Abstract: Complex material systems play a growing role in addressing some of our current technological challenges. They include multi-principal element alloys and oxides (often also called high-entropy alloys oroxides), metastable materials such as metallic glasses and carbon nanotubes, solid-state energy storage devices, heterogeneous catalysts, and increasingly complex devices for power electronics and quantum computing. However, there are easily tens of millions and possibly even a billion compositions out of which a very small fraction are potential candidates. Many of the desired materials are metastable, and therefore, processing paths play a crucial role in synthesizing them. The composition-processing combinatorial search space is too vast for a dependence on serendipitous discoveries to provide urgently need novel materials and devices; and a brute-force survey of the combinatorial space is too slow and expensive. We need guidance to navigate the vast composition-processing space. Our physiochemical understanding of complex material systems is still too nascent to provide it.
Recent advances in machine-learning (ML) and other artificial intelligence (AI) tools, however, suggest that a data-driven approach that builds on insights from physiochemical theories and bridges gaps in insights by experimental observations can provide the needed navigation. Application of ML to large experimental observations can highlight hidden and complex trends that theories may miss and help direct us to the next high-impact experiment to perform, leading to accelerated discoveries and new physiochemical insights. Iterations of a ML-guided cycle, starting from predictions, to smart experiments, to new discoveries and insights, resulting in the next generation of predictions, is an approach that would not only significantly accelerate the pace of discoveries but will also change the way we do science.
The data-driven approach needs a large amount of data, which fortunately, the last 30 years of public investment in national scientific user facilities is primed to produce. The rate and complexity of measurements at these facilities has been increasing exponentially over the last two decades. However, for the -driven discoveries, we do not need raw measurements; we need the new scientific information (knowledge) contained in them.
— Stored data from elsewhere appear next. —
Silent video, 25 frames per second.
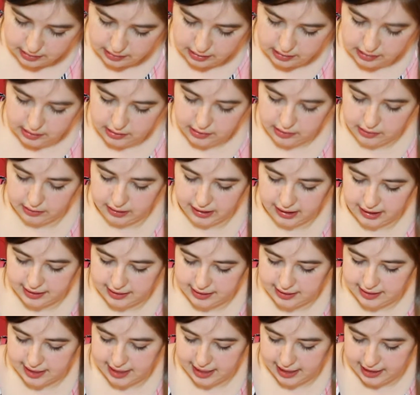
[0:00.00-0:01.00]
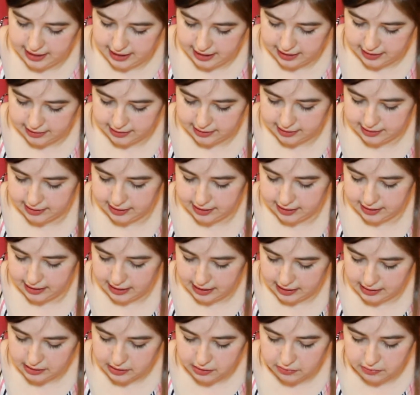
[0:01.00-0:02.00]
So let's say that our sun
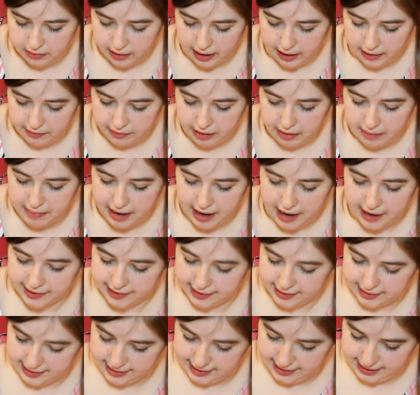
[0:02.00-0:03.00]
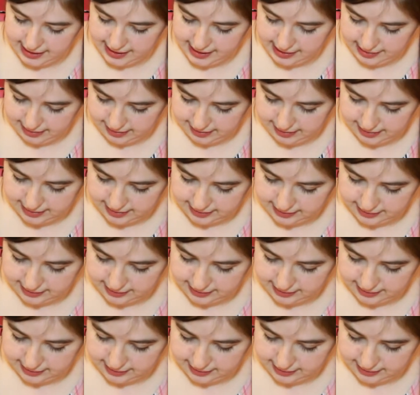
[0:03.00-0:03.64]
is round about here.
Unfortunately, the rate of new knowledge lags the rate of measurement because it is extracted by humans, who are struggling to keep up as the pace and complexity of measurements is accelerating. We need new data-tools to produce knowledge from measurements in real-time. We also need tools that utilize the newly produced knowledge to make experimentation smarter. Operation of the data-driven discovery cycle also needs a supporting cyber-infrastructure that provides on-demand computation and seamlessly movement data where and when needed.
Here, I will use the search for new multi-principle-element alloys, and specifically wear-resistant metallic glasses, to illustrate the data-driven discovery paradigm. I will also use it to highlight the analytical and cyber-infrastructural challenges that must be addressed for this paradigm to produce the urgently needed new materials and technologies.